%%

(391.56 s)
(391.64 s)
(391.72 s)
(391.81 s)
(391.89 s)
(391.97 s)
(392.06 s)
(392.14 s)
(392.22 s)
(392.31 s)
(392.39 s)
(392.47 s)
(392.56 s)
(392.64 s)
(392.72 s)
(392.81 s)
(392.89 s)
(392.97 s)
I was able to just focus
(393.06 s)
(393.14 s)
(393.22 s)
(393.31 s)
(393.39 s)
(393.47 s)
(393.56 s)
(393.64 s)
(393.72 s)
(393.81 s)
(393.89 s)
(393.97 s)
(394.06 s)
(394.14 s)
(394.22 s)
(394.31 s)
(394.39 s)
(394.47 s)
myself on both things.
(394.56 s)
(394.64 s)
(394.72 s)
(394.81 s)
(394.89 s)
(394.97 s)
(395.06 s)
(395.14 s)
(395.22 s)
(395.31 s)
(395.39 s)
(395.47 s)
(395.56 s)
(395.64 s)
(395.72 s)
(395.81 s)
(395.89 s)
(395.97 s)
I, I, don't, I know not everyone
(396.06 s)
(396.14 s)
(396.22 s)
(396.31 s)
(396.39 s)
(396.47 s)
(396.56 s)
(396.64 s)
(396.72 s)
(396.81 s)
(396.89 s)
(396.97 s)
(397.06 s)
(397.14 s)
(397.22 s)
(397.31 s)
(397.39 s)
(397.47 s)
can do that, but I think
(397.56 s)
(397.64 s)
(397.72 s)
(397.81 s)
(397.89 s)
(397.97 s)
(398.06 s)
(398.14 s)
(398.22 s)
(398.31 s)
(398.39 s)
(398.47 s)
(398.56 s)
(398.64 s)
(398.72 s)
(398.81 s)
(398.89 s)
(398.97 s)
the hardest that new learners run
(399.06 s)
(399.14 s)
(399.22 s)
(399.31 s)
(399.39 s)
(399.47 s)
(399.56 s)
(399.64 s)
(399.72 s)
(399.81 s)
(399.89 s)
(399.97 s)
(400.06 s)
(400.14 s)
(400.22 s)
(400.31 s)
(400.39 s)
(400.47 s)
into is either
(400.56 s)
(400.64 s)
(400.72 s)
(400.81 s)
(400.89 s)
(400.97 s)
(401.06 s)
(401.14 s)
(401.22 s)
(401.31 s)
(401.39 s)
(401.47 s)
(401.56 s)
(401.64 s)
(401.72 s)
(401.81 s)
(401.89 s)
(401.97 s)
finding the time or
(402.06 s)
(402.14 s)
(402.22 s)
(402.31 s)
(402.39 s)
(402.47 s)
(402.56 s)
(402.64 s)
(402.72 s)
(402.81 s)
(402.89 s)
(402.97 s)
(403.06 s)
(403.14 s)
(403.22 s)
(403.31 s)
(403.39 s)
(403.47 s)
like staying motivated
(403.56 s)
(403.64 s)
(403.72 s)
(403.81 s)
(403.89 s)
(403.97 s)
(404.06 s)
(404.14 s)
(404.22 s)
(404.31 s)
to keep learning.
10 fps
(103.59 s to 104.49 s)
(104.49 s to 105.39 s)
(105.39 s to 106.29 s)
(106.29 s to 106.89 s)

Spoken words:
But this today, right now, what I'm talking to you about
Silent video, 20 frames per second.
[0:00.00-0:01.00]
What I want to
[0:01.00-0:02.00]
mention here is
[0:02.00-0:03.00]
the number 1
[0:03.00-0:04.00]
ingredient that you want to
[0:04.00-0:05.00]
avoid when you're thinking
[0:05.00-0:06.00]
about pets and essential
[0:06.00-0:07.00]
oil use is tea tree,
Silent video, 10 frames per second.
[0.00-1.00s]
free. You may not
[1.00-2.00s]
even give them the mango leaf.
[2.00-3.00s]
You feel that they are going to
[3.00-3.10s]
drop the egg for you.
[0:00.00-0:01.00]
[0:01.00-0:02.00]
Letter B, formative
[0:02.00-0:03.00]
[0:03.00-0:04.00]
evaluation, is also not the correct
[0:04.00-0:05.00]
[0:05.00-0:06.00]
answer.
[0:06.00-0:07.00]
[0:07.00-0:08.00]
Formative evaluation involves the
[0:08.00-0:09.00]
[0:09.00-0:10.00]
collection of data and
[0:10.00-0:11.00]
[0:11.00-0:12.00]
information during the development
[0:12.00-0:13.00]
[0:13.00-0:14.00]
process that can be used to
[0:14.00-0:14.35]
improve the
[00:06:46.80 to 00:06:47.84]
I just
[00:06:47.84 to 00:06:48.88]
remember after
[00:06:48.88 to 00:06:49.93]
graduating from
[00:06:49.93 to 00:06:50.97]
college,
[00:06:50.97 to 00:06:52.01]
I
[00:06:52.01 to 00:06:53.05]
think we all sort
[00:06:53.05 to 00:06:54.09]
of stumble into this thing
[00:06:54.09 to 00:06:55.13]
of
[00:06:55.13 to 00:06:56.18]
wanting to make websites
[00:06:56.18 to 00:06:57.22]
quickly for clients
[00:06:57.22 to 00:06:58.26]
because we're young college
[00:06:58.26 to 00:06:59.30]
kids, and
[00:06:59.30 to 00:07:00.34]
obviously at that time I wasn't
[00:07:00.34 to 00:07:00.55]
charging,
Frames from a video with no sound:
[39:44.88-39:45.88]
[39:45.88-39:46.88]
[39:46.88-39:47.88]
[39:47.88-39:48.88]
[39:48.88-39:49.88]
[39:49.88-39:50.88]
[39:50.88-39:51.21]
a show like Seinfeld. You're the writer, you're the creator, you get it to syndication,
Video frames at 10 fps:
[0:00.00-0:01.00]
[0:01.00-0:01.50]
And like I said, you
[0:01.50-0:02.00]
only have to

%%

Task to complete =>
Count the lines in the records above that contain the word "Silent", and report only that number.

Output below =>
2